* [Directions for this task]: Every entry below should be copied exactly, minus the pictures.

(Beginning of Extracted data)

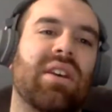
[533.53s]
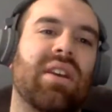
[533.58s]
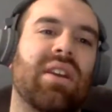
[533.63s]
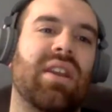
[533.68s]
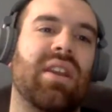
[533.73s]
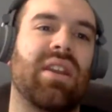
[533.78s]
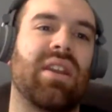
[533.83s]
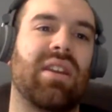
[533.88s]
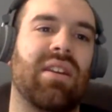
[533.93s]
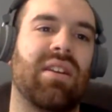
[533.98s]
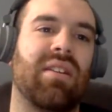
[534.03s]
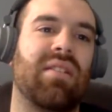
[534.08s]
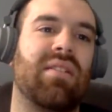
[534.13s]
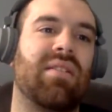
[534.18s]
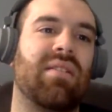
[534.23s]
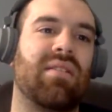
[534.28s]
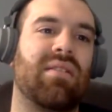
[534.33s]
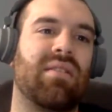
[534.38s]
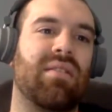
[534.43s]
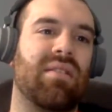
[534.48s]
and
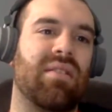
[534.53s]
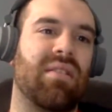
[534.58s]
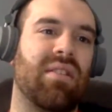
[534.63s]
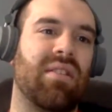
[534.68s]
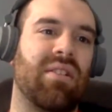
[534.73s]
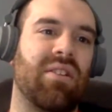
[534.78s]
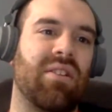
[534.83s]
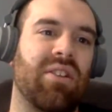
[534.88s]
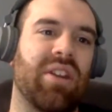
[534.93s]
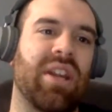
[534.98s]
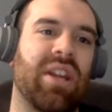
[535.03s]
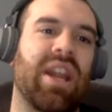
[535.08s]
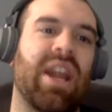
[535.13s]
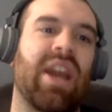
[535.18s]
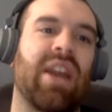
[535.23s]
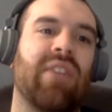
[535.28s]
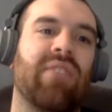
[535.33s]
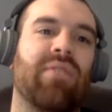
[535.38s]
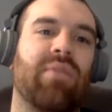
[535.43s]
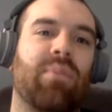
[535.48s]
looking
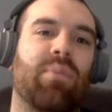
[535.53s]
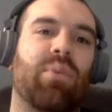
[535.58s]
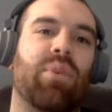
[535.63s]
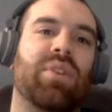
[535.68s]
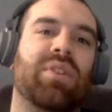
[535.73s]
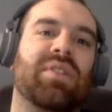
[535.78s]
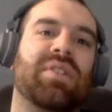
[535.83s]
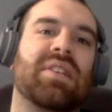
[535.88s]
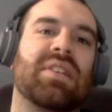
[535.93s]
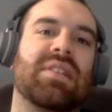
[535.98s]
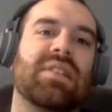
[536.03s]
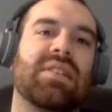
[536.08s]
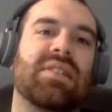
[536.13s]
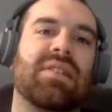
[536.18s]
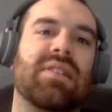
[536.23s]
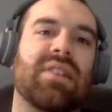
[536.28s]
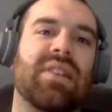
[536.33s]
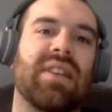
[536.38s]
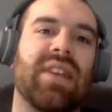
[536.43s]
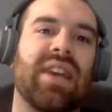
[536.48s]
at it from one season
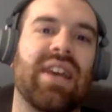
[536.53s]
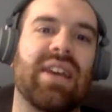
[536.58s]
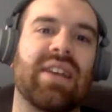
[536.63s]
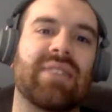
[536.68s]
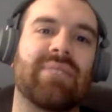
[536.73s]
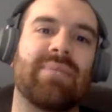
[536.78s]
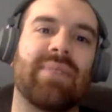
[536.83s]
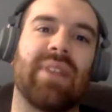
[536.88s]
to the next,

(End of Extracted data)

* [Answer for this exercise]:
[533.53s]
[533.58s]
[533.63s]
[533.68s]
[533.73s]
[533.78s]
[533.83s]
[533.88s]
[533.93s]
[533.98s]
[534.03s]
[534.08s]
[534.13s]
[534.18s]
[534.23s]
[534.28s]
[534.33s]
[534.38s]
[534.43s]
[534.48s]
and
[534.53s]
[534.58s]
[534.63s]
[534.68s]
[534.73s]
[534.78s]
[534.83s]
[534.88s]
[534.93s]
[534.98s]
[535.03s]
[535.08s]
[535.13s]
[535.18s]
[535.23s]
[535.28s]
[535.33s]
[535.38s]
[535.43s]
[535.48s]
looking
[535.53s]
[535.58s]
[535.63s]
[535.68s]
[535.73s]
[535.78s]
[535.83s]
[535.88s]
[535.93s]
[535.98s]
[536.03s]
[536.08s]
[536.13s]
[536.18s]
[536.23s]
[536.28s]
[536.33s]
[536.38s]
[536.43s]
[536.48s]
at it from one season
[536.53s]
[536.58s]
[536.63s]
[536.68s]
[536.73s]
[536.78s]
[536.83s]
[536.88s]
to the next,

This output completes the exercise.